Is a network uptime dashboard useful if it goes down during an outage? That’s the question raised by Tuesday’s 40-minute outage at Salesforce.com, which left 900,000 subscribers without access to their applications. The downtime was attributed to a network device failing due to memory allocation errors.
“The failure caused it to stop passing data but did not properly trigger a graceful fail over to the redundant system as the memory allocation errors were present on the failover system as well,” Salesforce.com reported on its status dashboard. “This resulted in a full service failure for all instances. Salesforce.com had to initiate manual recovery steps to bring the service back up.”
The Register said the outage “exposed the dark side of cloud computing,” demonstrating the vulnerability of the cloud.
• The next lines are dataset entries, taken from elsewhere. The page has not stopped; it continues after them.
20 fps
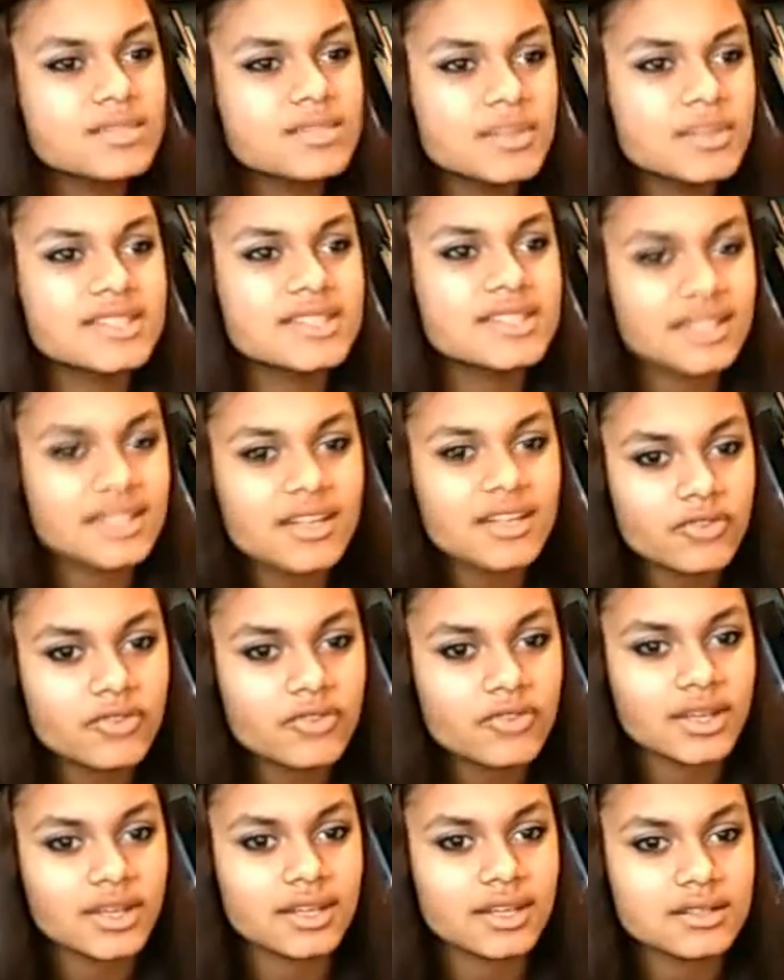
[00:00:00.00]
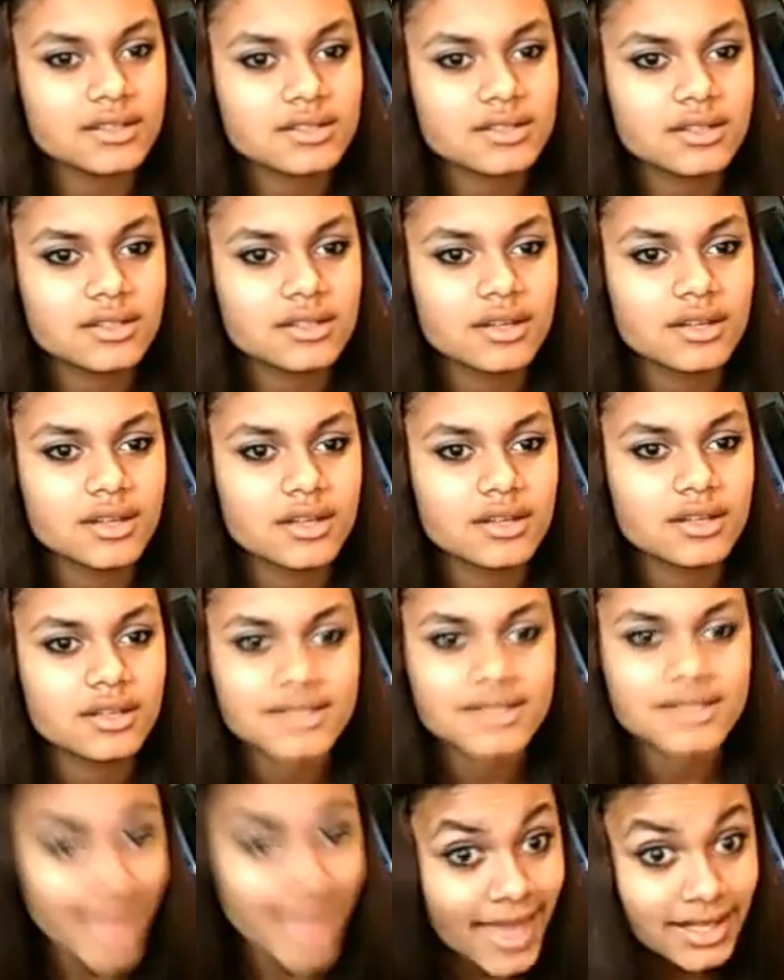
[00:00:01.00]
be significant
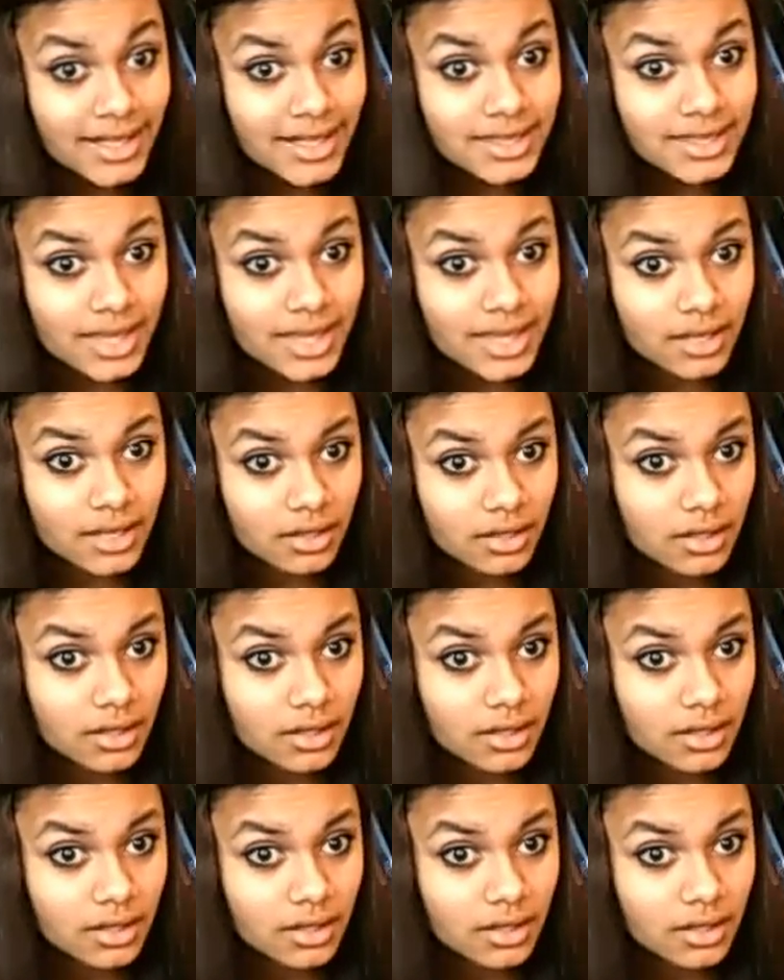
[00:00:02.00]
to anything?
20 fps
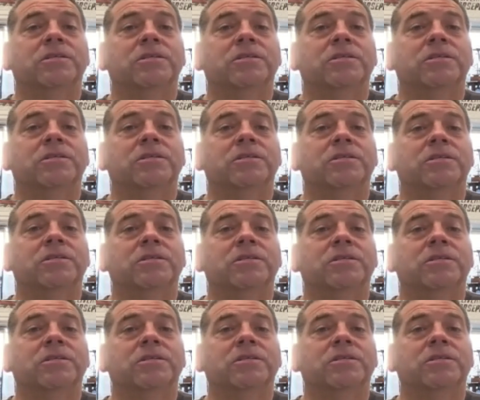
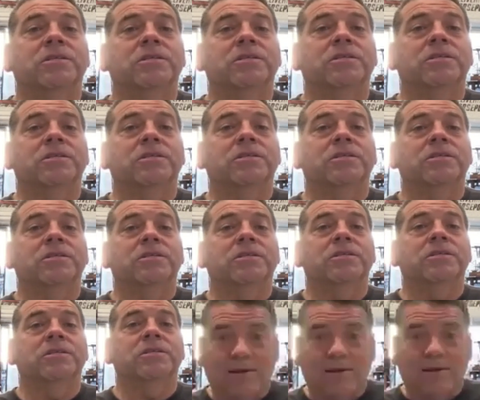that covered
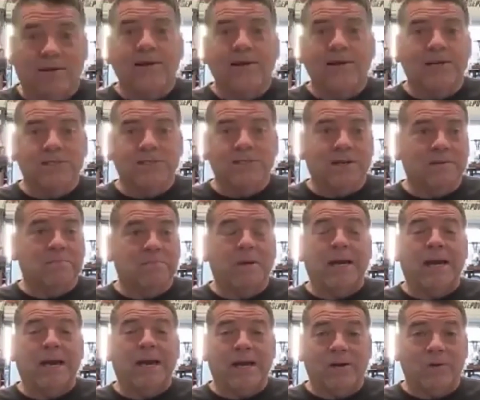grandstand because it
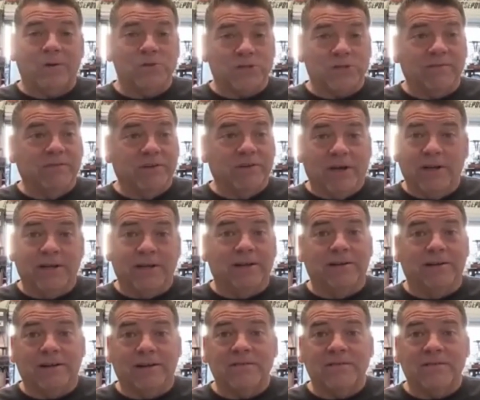pounds. I've done it.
Others took a more practical view of the issues raised by the downtime.
“This event clearly shows us why hosting your own public health dashboard is a problem,” writes Lenny Rachitsky at Transparent Uptime. “The dashboard was down along with the site itself.”
Rachitsky is not without an interest in the topic, as he’s a senior engineer at WebMetrics, which provides third-party performance monitoring. But his blog provides some useful analysis of web site performance, including a list of public health dashboards and status sites for SaaS providers.
Salesforce.com, for its part, says it will “continue to work with hardware vendors to fully detail the root cause and identify if further patching or fixes will be needed.”